Actually, let’s just stop for a minute and think about who tends to use this word often. It’s actually — or should we say “EK-chill-lee”* — us Brits who pepper our sentences regularly with the adverb. We start a lot of our sentences with actually as an introductory filler that serves the same purpose as expressions like “here’s the thing”, “look”, or “I mean”. We tag it on the end of sentences to bring them to a less abrupt close. Could it be that actually is popular with the Brits because we have a tendency to say the opposite of what we’re actually thinking — as Joe Bloggs might have been doing above? Are we naturally contrary? Is it a particularly British form of passive-aggression, or does it appeal to our native sense of irony? I’m inclined to say none of the above: I believe it’s simply a popular British filler, which has got itself an especially bad rap on the other side of the Atlantic.

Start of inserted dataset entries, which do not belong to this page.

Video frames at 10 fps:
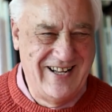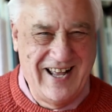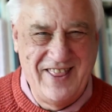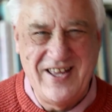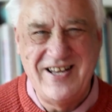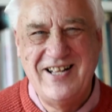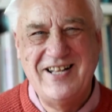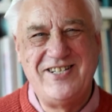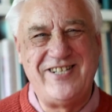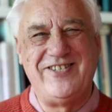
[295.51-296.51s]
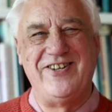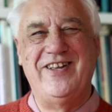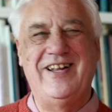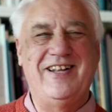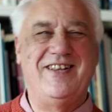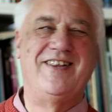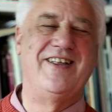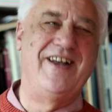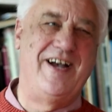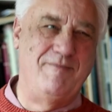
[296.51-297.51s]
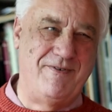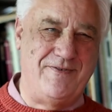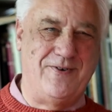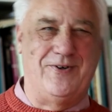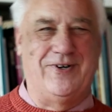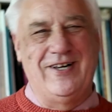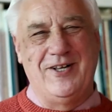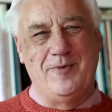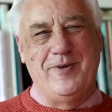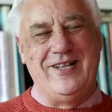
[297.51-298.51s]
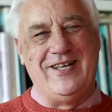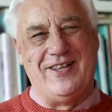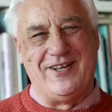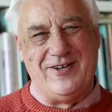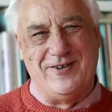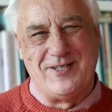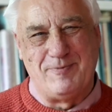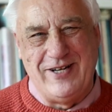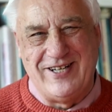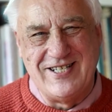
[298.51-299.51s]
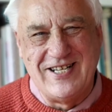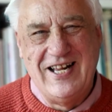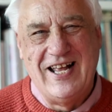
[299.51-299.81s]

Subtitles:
And then just on the night before, you meet the other speakers,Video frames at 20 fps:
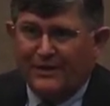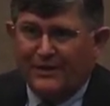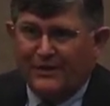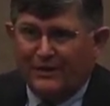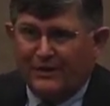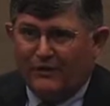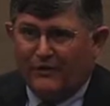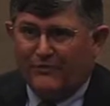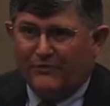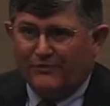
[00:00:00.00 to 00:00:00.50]

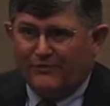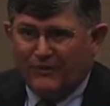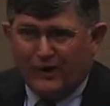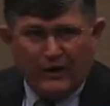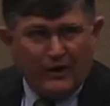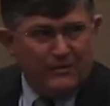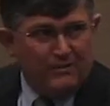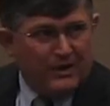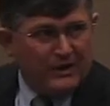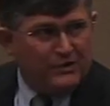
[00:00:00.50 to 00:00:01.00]
They're
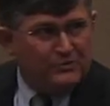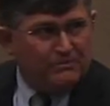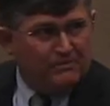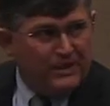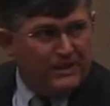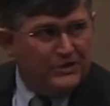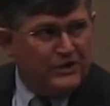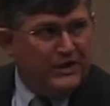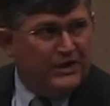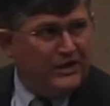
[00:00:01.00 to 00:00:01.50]
very much
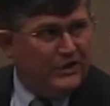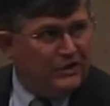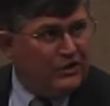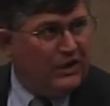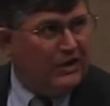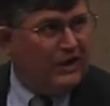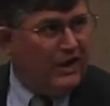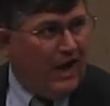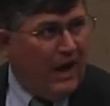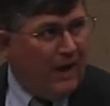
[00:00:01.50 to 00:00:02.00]
busy in
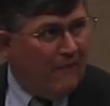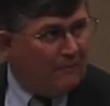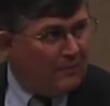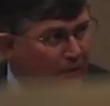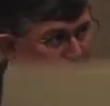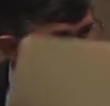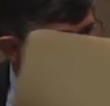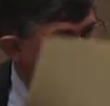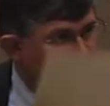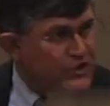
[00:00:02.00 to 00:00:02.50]
the
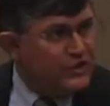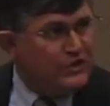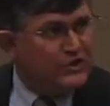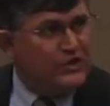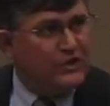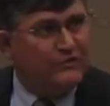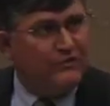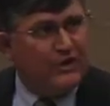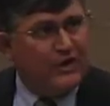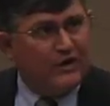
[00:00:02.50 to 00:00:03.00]
operations
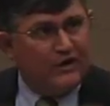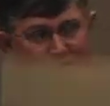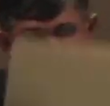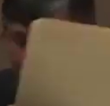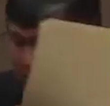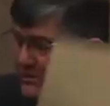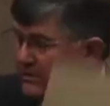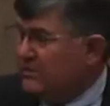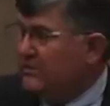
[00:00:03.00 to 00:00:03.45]
of their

Let’s give the floor now to the late great William Saffire, who wrote a comprehensive and characteristically lively overview of actually in the New York Times in 1998:
“Alistair Cooke…calls them tics, filler words as ubiquitous and unnecessary as I mean and y’know. … Should we condemn actually as meaningless, overworked and obfuscatory, an affected form of y’know?… No. In its nonliteral form, and when not interjected as mere filler, actually is a subtle device, used differently in British and American English. … I would readily use actually (more in speaking than in writing) as a signal conveying a shade of meaning outside the normal semantic rules. Like a raised eyebrow, a shrug or a pleased wriggle, actually contributes to understanding the speaker’s meaning.”
Saffire cites Cooke in summing up this most opaque English word, whose dual personality of meaningless filler and villainous aggressor gives it such an important place in our vocabulary.
“But it is not always meaningless. ‘The British tic,’ Cooke explains, ‘can also be used to show that all alone, the speaker has come through a rather difficult personal conflict and made a positive, mature decision, e.g., ‘What would you like to drink?’ ‘I’d like a Scotch, actually.”’
* * *
* Saffire’s witty pronunciation guide.